Il punto è l'illusione di una modernità sedicente illuminata, laica, che si proclama più civile degli aztechi, del medioevo ecc. ma è una società malata che riprende in peggio quelle usanze, sia al più alto livello sia ormai a livello di cittadini comuni integrati in essa e non a rischio delinquenza.
La famigerata Cianciulli per esempio (che aveva una storia di povertà e molto problematica ed era anche dedita alla stregoneria) aveva un fine economico. Invece, la violenza di quella famiglia di Wimbledon di elevata condizione è stata del tutto gratuita, pura malvagità fine a se stessa.
Senza contare i riti innominabili, da far impallidire i Maya e gli stessi cannibali, di uomini di potere di altissimo livello, che in pubblico sono tutti bontà e sorrisi.
In altre parole la modernità è una menzogna e una barbarie, esattamente come il comunismo alla cui dottrina le sue élite non hanno mai creduto (noto il caso di Stalin, che per non perdere la guerra fece sorvolare Mosca da un'immagine sacra). Manipolavano perfino la scienza (come avviene anche oggi in Occidente), reprimendo severamente qualsiasi accenno al Big Bang perché, inspiegabilmente, lo ritenevano una teoria religiosa.
Le élite occidentali, sin dal tempo della Rivoluzione Francese non sono MAI state "laiche", ma a differenza dell'esecrato Medioevo (l'Età Moderna era già corrotta) avevano le credenze più oscure e pericolose.
E' opinione dello scrivente che questo lato oscuro di una società che si pretende senza ombre si proietti sui cittadini comuni, specialmente (chissà perché) nei Paesi anglo, culla della "democrazia". Ma anche in Italia, come il noto caso di quel medico umbro, celebre scienziato di apparente equilibrio e ben integrato, che praticava riti satanici con parti anatomiche.

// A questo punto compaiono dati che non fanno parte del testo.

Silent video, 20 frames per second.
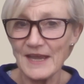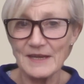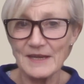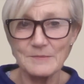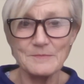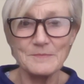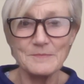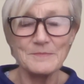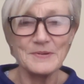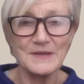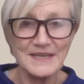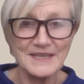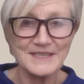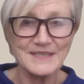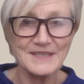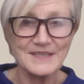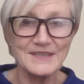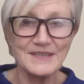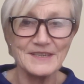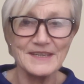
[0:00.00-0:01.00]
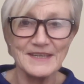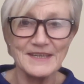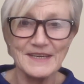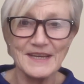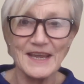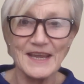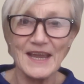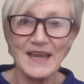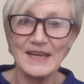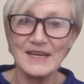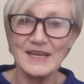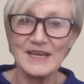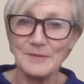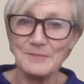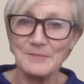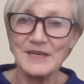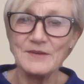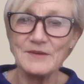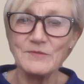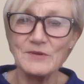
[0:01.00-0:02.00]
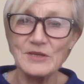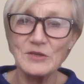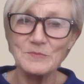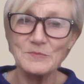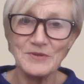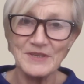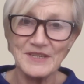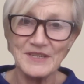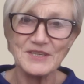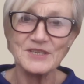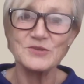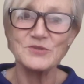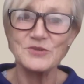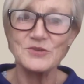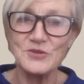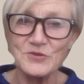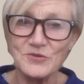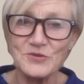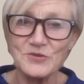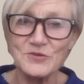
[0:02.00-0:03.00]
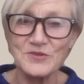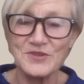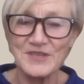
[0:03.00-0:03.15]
And please, Yelena and Amit, will you please introduce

Il male c'è sempre stato, con la differenza che oggi, dietro belle chiacchiere, è il fondamento e il riferimento simbolico della società e di chi la governa
Noi ci ritroveremo a difendere, non solo le incredibili virtù e l’incredibile sensatezza della vita umana, ma qualcosa di ancora più incredibile, questo immenso, impossibile universo che ci fissa in volto. Noi saremo tra quanti hanno visto eppure hanno creduto.